When I was very young, my extended family used to all gather at my maternal grandfather's house. A long table, probably 20-feet, would be set up for all of us. My mom, always a frazzled mess in the kitchen, would do much of the cooking, with some help (good and bad) from her brothers and sister. My paternal grandmother, Grandmama, would bring her chocolate pie, which I absolutely loved of course. It was like chocolate pudding in a crumbly graham-cracker crust. What's not for a kid to love? Once dinner was ready, all the adults would sit down at the world's longest table while us youngsters had our meal at the children's table in the kitchen, listening in through the wall as the grown-ups talked, invariably getting into some kind of argument, which is bound to happen when large families with large personalities come together. Those were the Thanksgivings of my childhood. Trade out all varieties of pie for rice pudding, add some carols and dancing around the Christmas tree while holding hands (seriously), and that was my Christmas.

But death changed things over the years. Grandmama went first, then my grandfather, whose home brought us all together. Our large family gatherings turned into small dinners with my immediate family, and sometimes my favorite uncle, at our home. When my older brother died the holiday dinners got even smaller, and much sadder for a time. Those were the Thanksgivings and Christmases of my teenage and college years.
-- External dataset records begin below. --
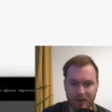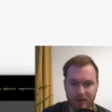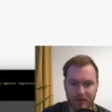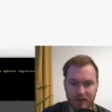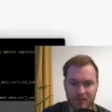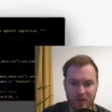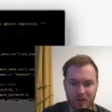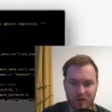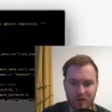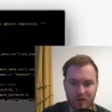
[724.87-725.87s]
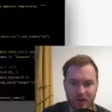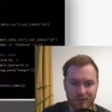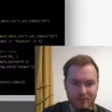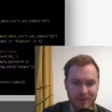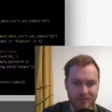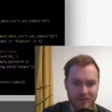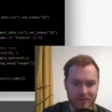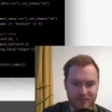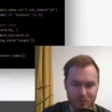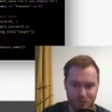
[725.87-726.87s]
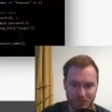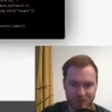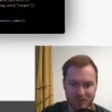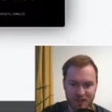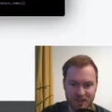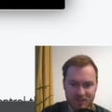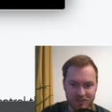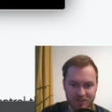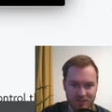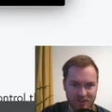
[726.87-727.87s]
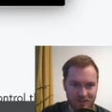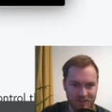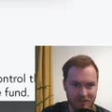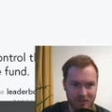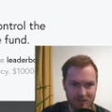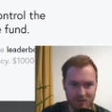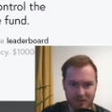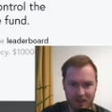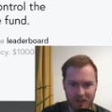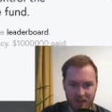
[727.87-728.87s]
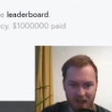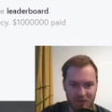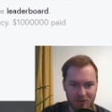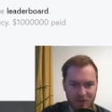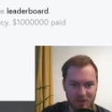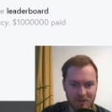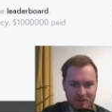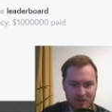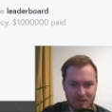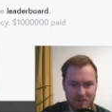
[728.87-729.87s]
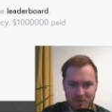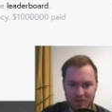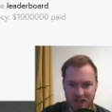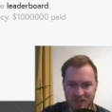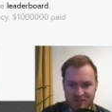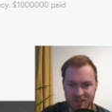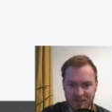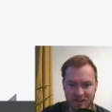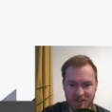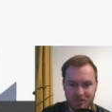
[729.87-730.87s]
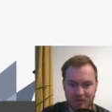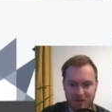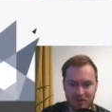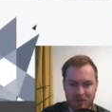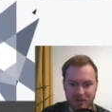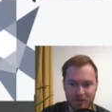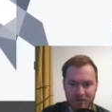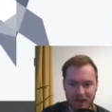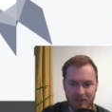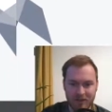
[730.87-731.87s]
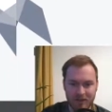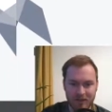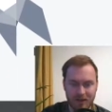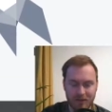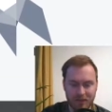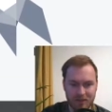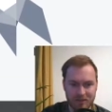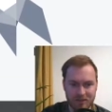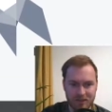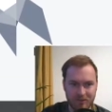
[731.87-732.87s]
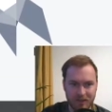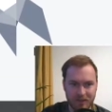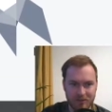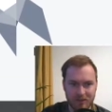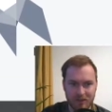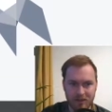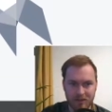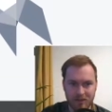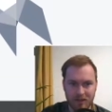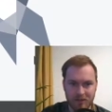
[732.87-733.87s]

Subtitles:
that's where I would like to leave this presentation. Have a look into these websites, and maybe you can find a lot of interesting things. There's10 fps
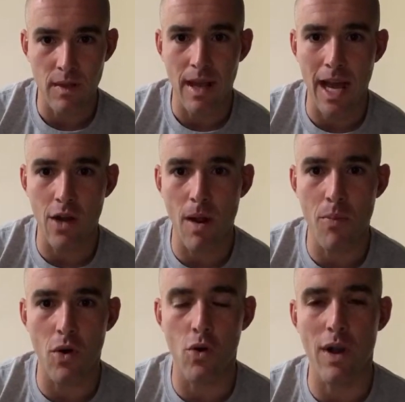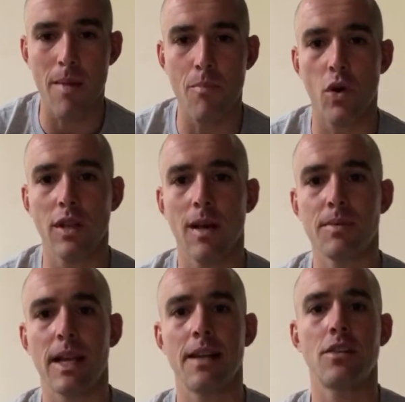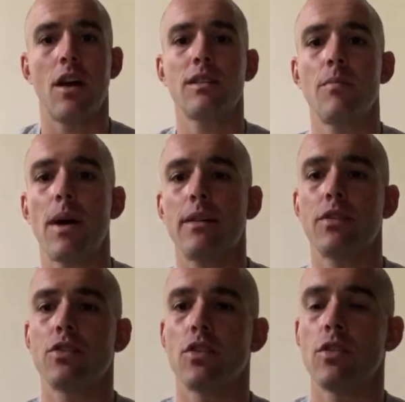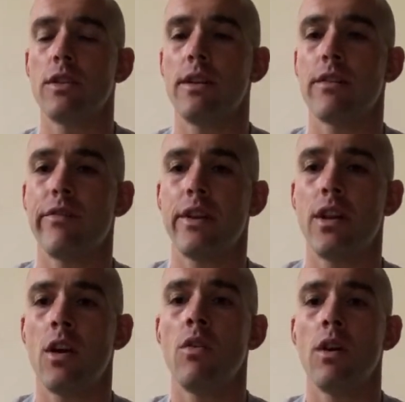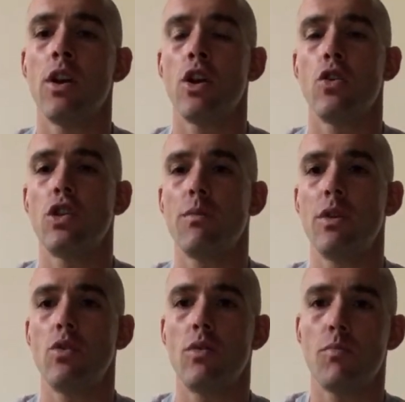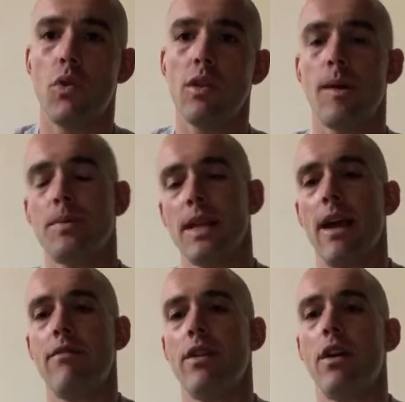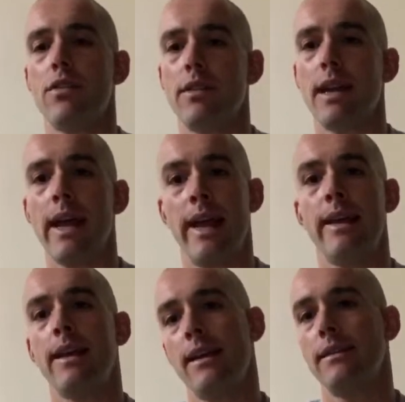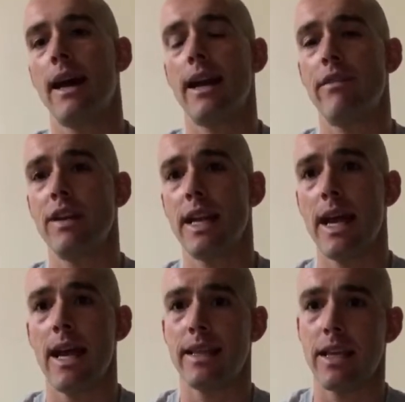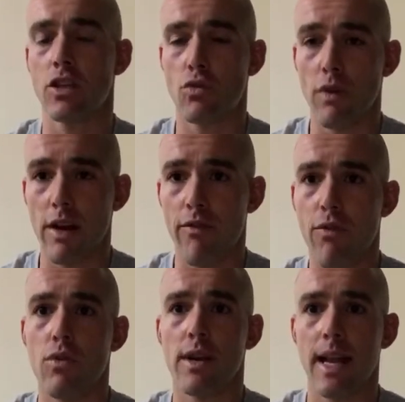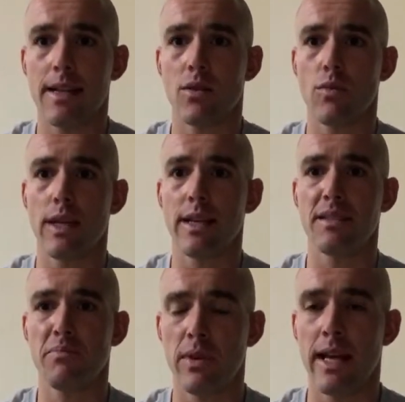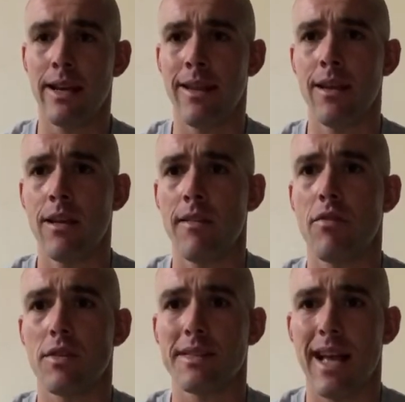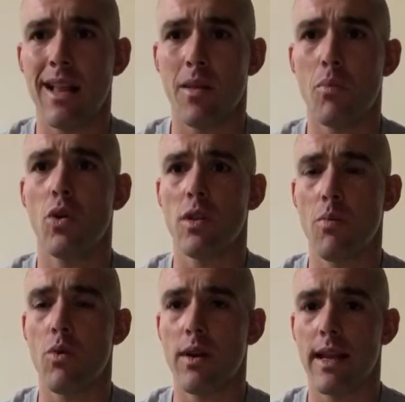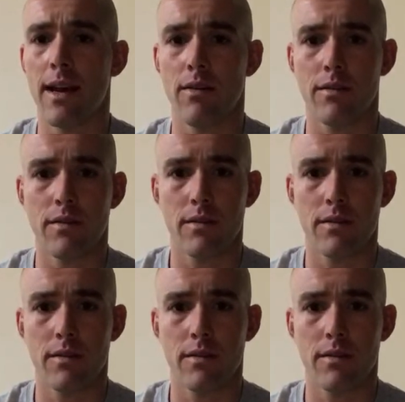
How do I program pull-ups? I talked about this earlier in the video. You should be doing pull-ups every other day, not every day. I think three to four days a week is plenty for a solid pull-up workout.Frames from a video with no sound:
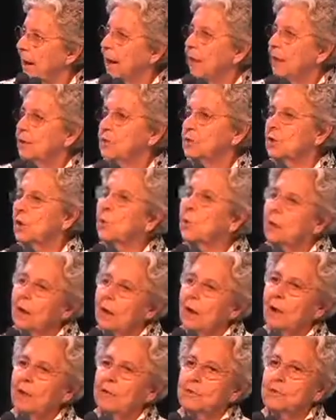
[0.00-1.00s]
So we
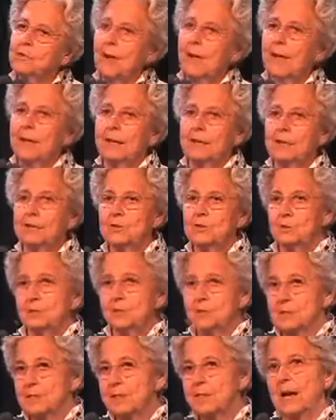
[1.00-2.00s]
are trying to
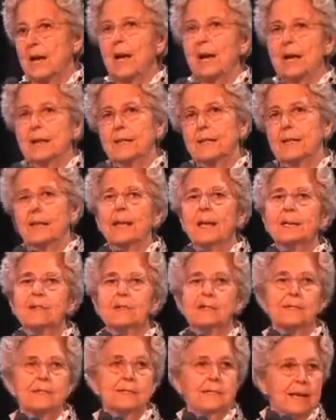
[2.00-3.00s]
decide
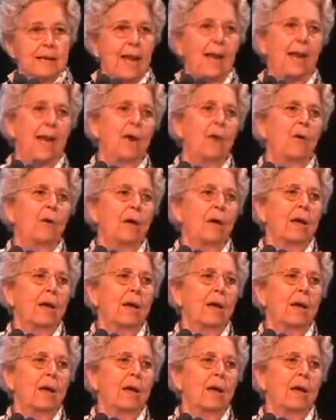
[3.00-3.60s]
cases now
It sounds depressing, and it is in some ways, but nevertheless I find myself wishing I could be home for the holidays. There were a couple years where I didn't spend Thanksgiving, or Christmas, with my family but instead with a boyfriend's family. But even then there was still the option of going home, or stopping by for a few hours. This year that option isn't there. And it likely will not be an option in many of the years to come.
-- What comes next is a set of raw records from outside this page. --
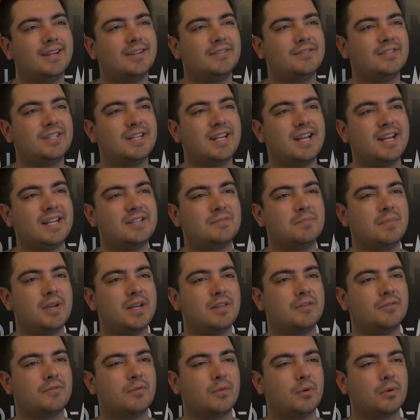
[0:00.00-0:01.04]
if today's May
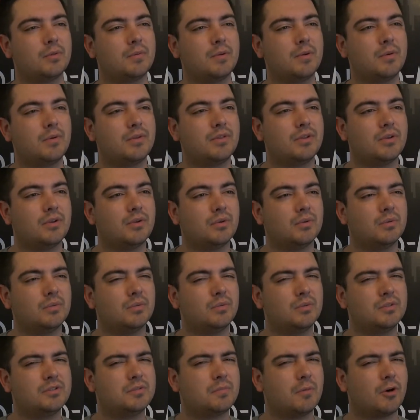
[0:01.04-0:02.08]
the fourth be with you,
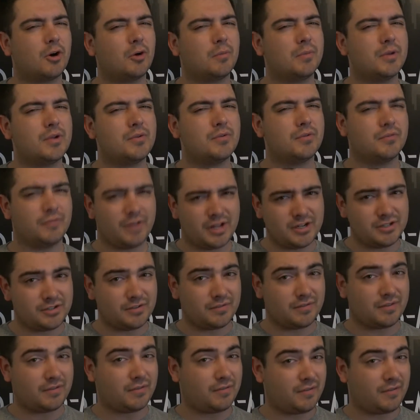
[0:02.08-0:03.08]
will tomorrow be Revenge of the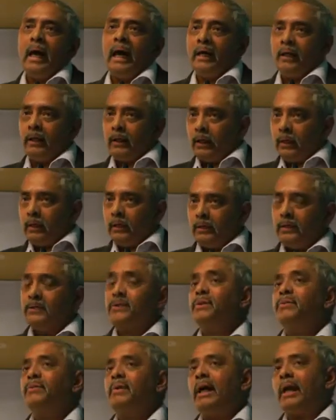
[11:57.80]
And this
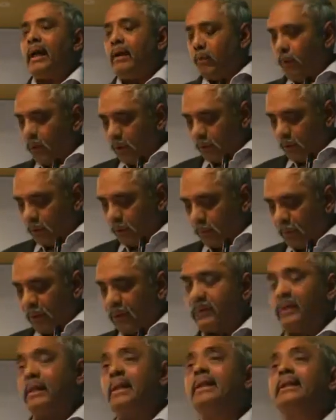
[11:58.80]
is where I want to
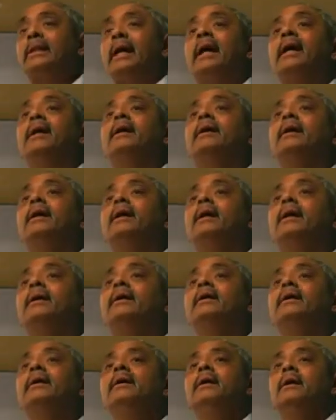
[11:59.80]
personally thank
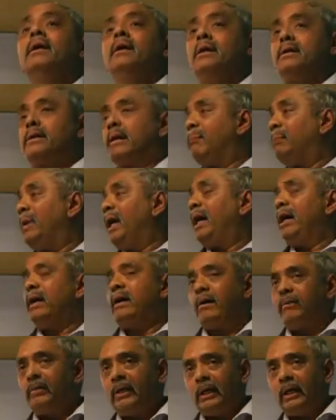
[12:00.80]
Sapna and
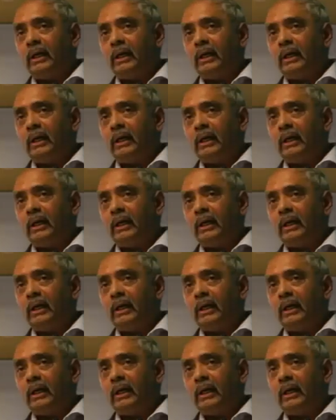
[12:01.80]
Ravi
I've always done my best to be home for the holidays because I hate the thought of my mom, my dad and my younger brother just sitting around the table by themselves. Perhaps it is a stupid and self-important thought but sometimes I feel like I'm my family's "glue." On holidays I help in the kitchen. At the table, they turn to me to say grace. My younger brother and my parents have not always had the best relationship, though it is getting better, and he can be quiet morose on holidays (he doesn't appreciate the expectation to pretend like everything is happy and perfect when he feels the opposite, and I don't really blame him). I'm not sure he is even going to go home for Thanksgiving, even though he lives just 20 minutes away. He may have to work or he just may not go, for the above stated reasons. So then it would just be my mom and my dad. Kind of like how it will be here. Just the two of us.

*****

The plan for this post was to talk about Thanksgiving traditions. Keeping old ones, starting new ones. Instead I find myself clinging onto the old, even when the past was far from perfect. It's funny how distance can make you miss the things you didn't even know you cherished. Life is forcing me to change, to let go, and I'm a bit unwilling.

I'm hoping this purging of my thoughts and emotions will help with that letting go part, and let me get back to what I was feeling a few weeks ago: excitement. 

Initially, I told G that I wanted us to roast a turkey, a whole one, but yesterday I cooly informed him it was silly to spend the time and money (we'd need to buy a roasting pan and rack) doing something we have no idea how to do, only to be left with way more leftovers than we probably can handle. So now the plan is to simply make a turkey breast. And, having thought about it a little more, I'm OK with that. I actually like the idea of saving the big roasting of the turkey for when we do host a Thanksgiving dinner for family or friends or both, or when we have a little one whose eyes will widen at the sight.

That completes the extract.